**EXERCISE:** Omit any picture, and return the remaining data exactly as written.

(Collected data)
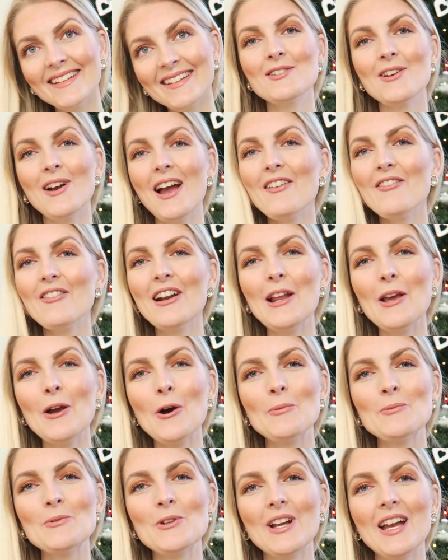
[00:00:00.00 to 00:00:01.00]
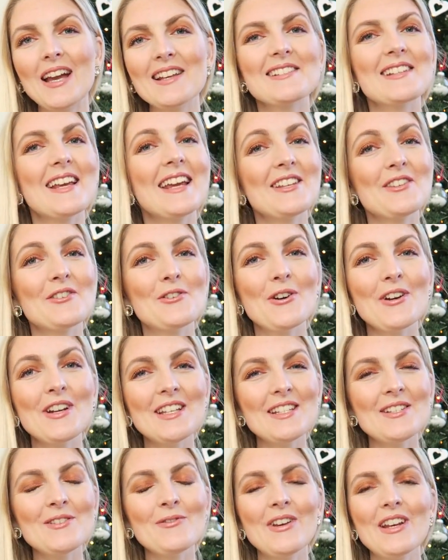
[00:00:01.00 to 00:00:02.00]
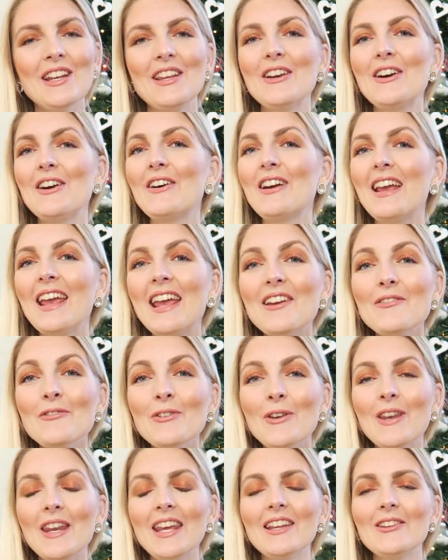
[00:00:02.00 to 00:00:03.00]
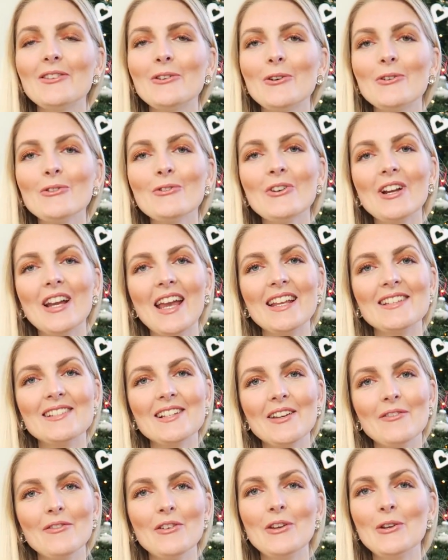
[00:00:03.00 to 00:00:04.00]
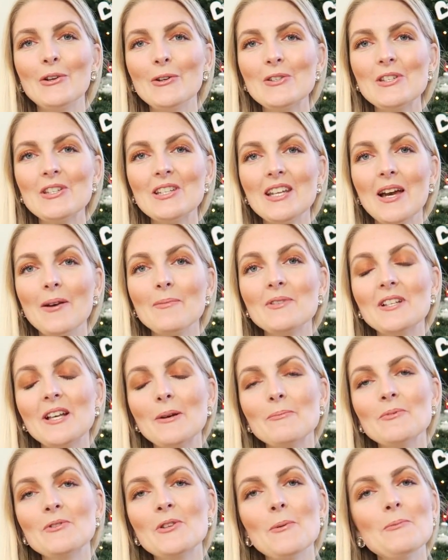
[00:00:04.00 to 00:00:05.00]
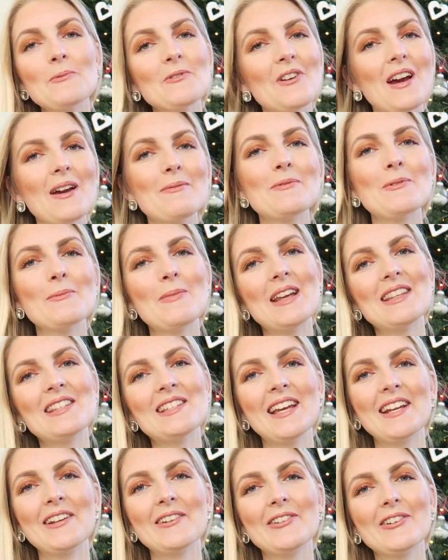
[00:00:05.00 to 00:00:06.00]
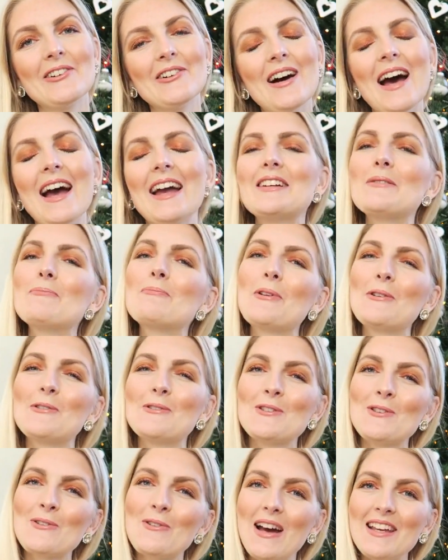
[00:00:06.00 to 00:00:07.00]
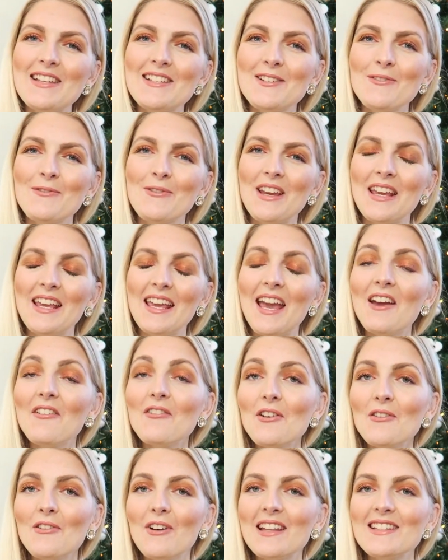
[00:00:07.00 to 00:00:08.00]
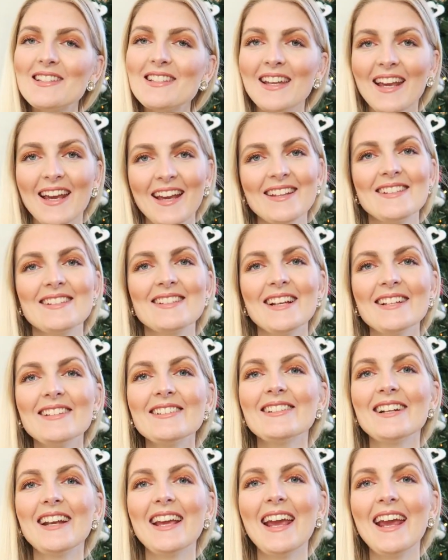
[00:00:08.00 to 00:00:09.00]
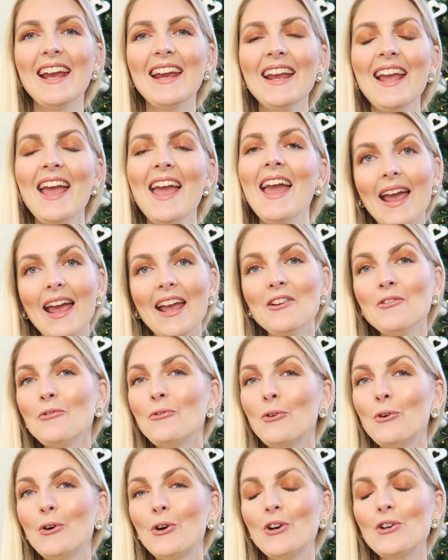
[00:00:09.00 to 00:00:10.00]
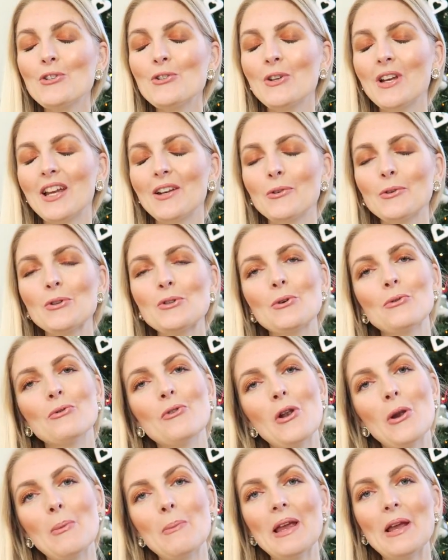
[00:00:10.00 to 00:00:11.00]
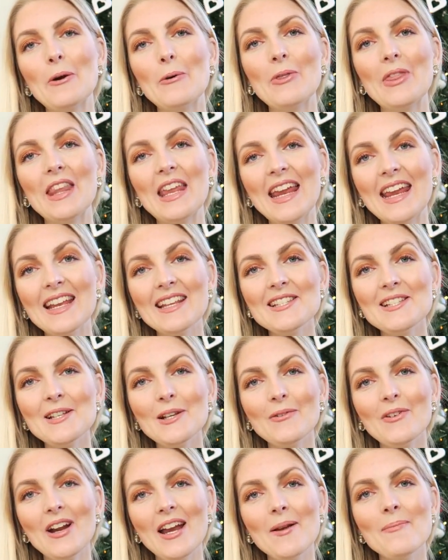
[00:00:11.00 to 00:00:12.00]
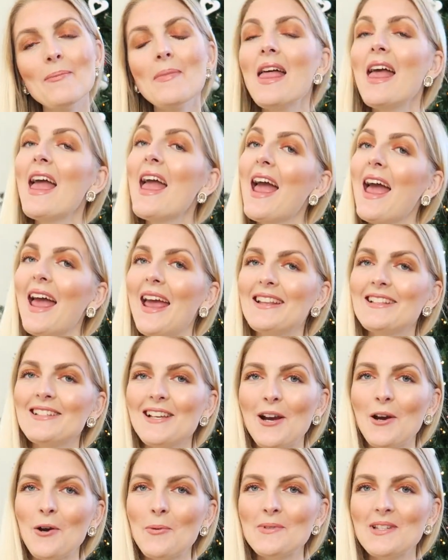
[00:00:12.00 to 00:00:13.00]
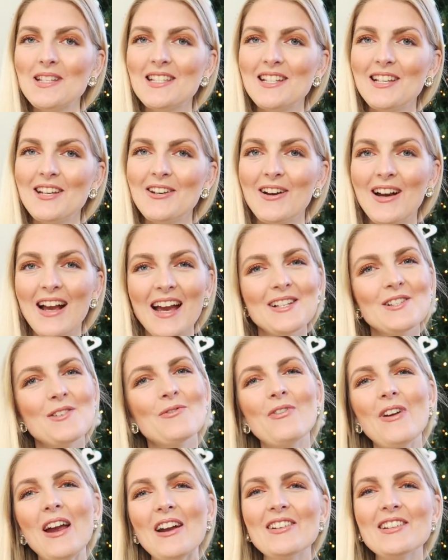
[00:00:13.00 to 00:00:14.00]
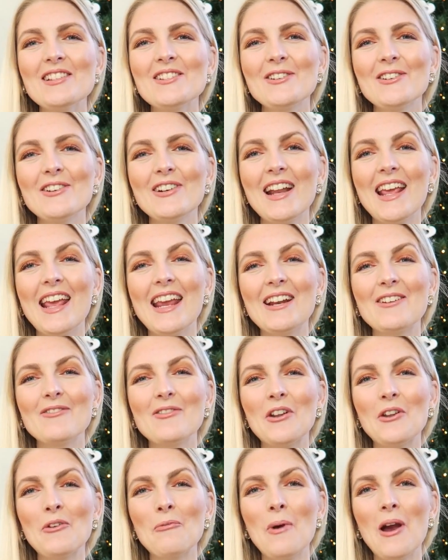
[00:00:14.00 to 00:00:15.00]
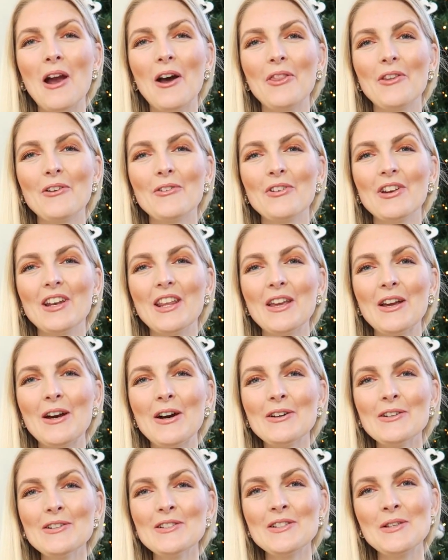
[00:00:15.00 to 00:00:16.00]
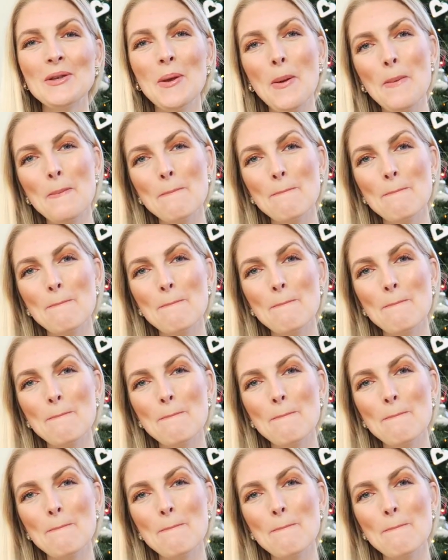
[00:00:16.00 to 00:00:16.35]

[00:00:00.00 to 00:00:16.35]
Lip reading: So I really hope you guys enjoyed this video. If you did, don't forget to give the huge thumbs up, subscribe to my channel. I upload twice a week, every Wednesday and Saturday. And of course, you can also follow me on Instagram. And I hope to see you guys very soon in one of my other videos.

**SOLUTION FOR THIS TASK:**
[00:00:00.00 to 00:00:01.00]
[00:00:01.00 to 00:00:02.00]
[00:00:02.00 to 00:00:03.00]
[00:00:03.00 to 00:00:04.00]
[00:00:04.00 to 00:00:05.00]
[00:00:05.00 to 00:00:06.00]
[00:00:06.00 to 00:00:07.00]
[00:00:07.00 to 00:00:08.00]
[00:00:08.00 to 00:00:09.00]
[00:00:09.00 to 00:00:10.00]
[00:00:10.00 to 00:00:11.00]
[00:00:11.00 to 00:00:12.00]
[00:00:12.00 to 00:00:13.00]
[00:00:13.00 to 00:00:14.00]
[00:00:14.00 to 00:00:15.00]
[00:00:15.00 to 00:00:16.00]
[00:00:16.00 to 00:00:16.35]

[00:00:00.00 to 00:00:16.35]
Lip reading: So I really hope you guys enjoyed this video. If you did, don't forget to give the huge thumbs up, subscribe to my channel. I upload twice a week, every Wednesday and Saturday. And of course, you can also follow me on Instagram. And I hope to see you guys very soon in one of my other videos.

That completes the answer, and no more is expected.